DESCRIPTION OF THE TASK :: Every entry must be repeated exactly in the answer.
[[ TASK INPUT open ]]
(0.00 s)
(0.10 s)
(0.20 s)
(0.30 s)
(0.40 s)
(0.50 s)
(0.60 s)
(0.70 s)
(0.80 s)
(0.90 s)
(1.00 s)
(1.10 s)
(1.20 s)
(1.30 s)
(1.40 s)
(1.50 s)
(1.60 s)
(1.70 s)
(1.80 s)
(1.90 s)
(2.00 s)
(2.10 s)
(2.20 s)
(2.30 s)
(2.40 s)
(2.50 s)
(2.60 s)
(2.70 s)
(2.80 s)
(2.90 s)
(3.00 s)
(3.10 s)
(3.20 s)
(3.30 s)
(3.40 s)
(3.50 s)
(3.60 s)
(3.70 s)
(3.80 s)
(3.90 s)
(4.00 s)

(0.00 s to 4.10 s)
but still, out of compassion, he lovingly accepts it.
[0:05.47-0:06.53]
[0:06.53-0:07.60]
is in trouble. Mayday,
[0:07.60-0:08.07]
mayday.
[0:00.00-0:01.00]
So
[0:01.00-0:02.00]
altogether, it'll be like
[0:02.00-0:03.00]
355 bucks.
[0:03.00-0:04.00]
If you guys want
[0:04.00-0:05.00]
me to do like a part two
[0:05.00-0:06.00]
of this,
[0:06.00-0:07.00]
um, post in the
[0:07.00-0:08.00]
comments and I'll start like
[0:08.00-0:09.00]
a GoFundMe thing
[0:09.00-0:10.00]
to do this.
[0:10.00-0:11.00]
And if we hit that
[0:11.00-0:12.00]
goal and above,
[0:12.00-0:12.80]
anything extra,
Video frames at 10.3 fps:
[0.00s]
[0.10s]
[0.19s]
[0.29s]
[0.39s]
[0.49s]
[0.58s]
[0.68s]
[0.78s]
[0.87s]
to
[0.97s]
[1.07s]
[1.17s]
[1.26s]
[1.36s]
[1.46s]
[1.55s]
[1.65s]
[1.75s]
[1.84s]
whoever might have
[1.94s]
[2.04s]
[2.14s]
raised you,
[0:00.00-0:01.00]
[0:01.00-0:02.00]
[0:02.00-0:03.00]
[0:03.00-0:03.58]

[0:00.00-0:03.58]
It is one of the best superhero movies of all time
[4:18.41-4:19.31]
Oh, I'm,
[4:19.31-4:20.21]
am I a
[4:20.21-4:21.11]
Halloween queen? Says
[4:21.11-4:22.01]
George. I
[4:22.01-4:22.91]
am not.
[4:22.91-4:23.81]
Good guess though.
[[ TASK INPUT closed ]]
RESPONSE BELOW ::
(0.00 s)
(0.10 s)
(0.20 s)
(0.30 s)
(0.40 s)
(0.50 s)
(0.60 s)
(0.70 s)
(0.80 s)
(0.90 s)
(1.00 s)
(1.10 s)
(1.20 s)
(1.30 s)
(1.40 s)
(1.50 s)
(1.60 s)
(1.70 s)
(1.80 s)
(1.90 s)
(2.00 s)
(2.10 s)
(2.20 s)
(2.30 s)
(2.40 s)
(2.50 s)
(2.60 s)
(2.70 s)
(2.80 s)
(2.90 s)
(3.00 s)
(3.10 s)
(3.20 s)
(3.30 s)
(3.40 s)
(3.50 s)
(3.60 s)
(3.70 s)
(3.80 s)
(3.90 s)
(4.00 s)

(0.00 s to 4.10 s)
but still, out of compassion, he lovingly accepts it.
[0:05.47-0:06.53]
[0:06.53-0:07.60]
is in trouble. Mayday,
[0:07.60-0:08.07]
mayday.
[0:00.00-0:01.00]
So
[0:01.00-0:02.00]
altogether, it'll be like
[0:02.00-0:03.00]
355 bucks.
[0:03.00-0:04.00]
If you guys want
[0:04.00-0:05.00]
me to do like a part two
[0:05.00-0:06.00]
of this,
[0:06.00-0:07.00]
um, post in the
[0:07.00-0:08.00]
comments and I'll start like
[0:08.00-0:09.00]
a GoFundMe thing
[0:09.00-0:10.00]
to do this.
[0:10.00-0:11.00]
And if we hit that
[0:11.00-0:12.00]
goal and above,
[0:12.00-0:12.80]
anything extra,
Video frames at 10.3 fps:
[0.00s]
[0.10s]
[0.19s]
[0.29s]
[0.39s]
[0.49s]
[0.58s]
[0.68s]
[0.78s]
[0.87s]
to
[0.97s]
[1.07s]
[1.17s]
[1.26s]
[1.36s]
[1.46s]
[1.55s]
[1.65s]
[1.75s]
[1.84s]
whoever might have
[1.94s]
[2.04s]
[2.14s]
raised you,
[0:00.00-0:01.00]
[0:01.00-0:02.00]
[0:02.00-0:03.00]
[0:03.00-0:03.58]

[0:00.00-0:03.58]
It is one of the best superhero movies of all time
[4:18.41-4:19.31]
Oh, I'm,
[4:19.31-4:20.21]
am I a
[4:20.21-4:21.11]
Halloween queen? Says
[4:21.11-4:22.01]
George. I
[4:22.01-4:22.91]
am not.
[4:22.91-4:23.81]
Good guess though.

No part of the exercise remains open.